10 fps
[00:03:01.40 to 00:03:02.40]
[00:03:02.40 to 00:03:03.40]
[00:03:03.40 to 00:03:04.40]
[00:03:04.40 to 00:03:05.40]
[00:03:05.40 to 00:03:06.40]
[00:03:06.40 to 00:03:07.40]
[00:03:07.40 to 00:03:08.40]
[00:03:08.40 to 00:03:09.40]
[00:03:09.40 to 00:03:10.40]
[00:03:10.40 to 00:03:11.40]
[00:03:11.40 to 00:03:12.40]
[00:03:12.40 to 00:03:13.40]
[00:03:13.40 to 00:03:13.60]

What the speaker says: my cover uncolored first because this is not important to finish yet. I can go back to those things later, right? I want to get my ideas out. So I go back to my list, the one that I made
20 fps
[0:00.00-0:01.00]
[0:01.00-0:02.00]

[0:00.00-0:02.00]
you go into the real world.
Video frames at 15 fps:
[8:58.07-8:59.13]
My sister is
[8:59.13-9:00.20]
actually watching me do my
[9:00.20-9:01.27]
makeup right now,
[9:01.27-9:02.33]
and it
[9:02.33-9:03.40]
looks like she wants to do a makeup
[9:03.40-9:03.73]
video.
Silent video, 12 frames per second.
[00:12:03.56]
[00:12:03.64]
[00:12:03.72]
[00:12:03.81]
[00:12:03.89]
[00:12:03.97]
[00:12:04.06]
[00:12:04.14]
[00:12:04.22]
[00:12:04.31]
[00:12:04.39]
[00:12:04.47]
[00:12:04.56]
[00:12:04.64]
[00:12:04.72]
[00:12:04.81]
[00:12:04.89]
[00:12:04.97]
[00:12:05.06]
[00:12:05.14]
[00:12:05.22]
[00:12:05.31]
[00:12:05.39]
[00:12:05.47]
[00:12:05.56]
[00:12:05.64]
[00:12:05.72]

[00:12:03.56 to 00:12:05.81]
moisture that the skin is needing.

_ _ _ _

Would you please give back all of the material above exactly as it stands?

◆ RESPONSE FOR THIS EXERCISE
10 fps
[00:03:01.40 to 00:03:02.40]
[00:03:02.40 to 00:03:03.40]
[00:03:03.40 to 00:03:04.40]
[00:03:04.40 to 00:03:05.40]
[00:03:05.40 to 00:03:06.40]
[00:03:06.40 to 00:03:07.40]
[00:03:07.40 to 00:03:08.40]
[00:03:08.40 to 00:03:09.40]
[00:03:09.40 to 00:03:10.40]
[00:03:10.40 to 00:03:11.40]
[00:03:11.40 to 00:03:12.40]
[00:03:12.40 to 00:03:13.40]
[00:03:13.40 to 00:03:13.60]

What the speaker says: my cover uncolored first because this is not important to finish yet. I can go back to those things later, right? I want to get my ideas out. So I go back to my list, the one that I made
20 fps
[0:00.00-0:01.00]
[0:01.00-0:02.00]

[0:00.00-0:02.00]
you go into the real world.
Video frames at 15 fps:
[8:58.07-8:59.13]
My sister is
[8:59.13-9:00.20]
actually watching me do my
[9:00.20-9:01.27]
makeup right now,
[9:01.27-9:02.33]
and it
[9:02.33-9:03.40]
looks like she wants to do a makeup
[9:03.40-9:03.73]
video.
Silent video, 12 frames per second.
[00:12:03.56]
[00:12:03.64]
[00:12:03.72]
[00:12:03.81]
[00:12:03.89]
[00:12:03.97]
[00:12:04.06]
[00:12:04.14]
[00:12:04.22]
[00:12:04.31]
[00:12:04.39]
[00:12:04.47]
[00:12:04.56]
[00:12:04.64]
[00:12:04.72]
[00:12:04.81]
[00:12:04.89]
[00:12:04.97]
[00:12:05.06]
[00:12:05.14]
[00:12:05.22]
[00:12:05.31]
[00:12:05.39]
[00:12:05.47]
[00:12:05.56]
[00:12:05.64]
[00:12:05.72]

[00:12:03.56 to 00:12:05.81]
moisture that the skin is needing.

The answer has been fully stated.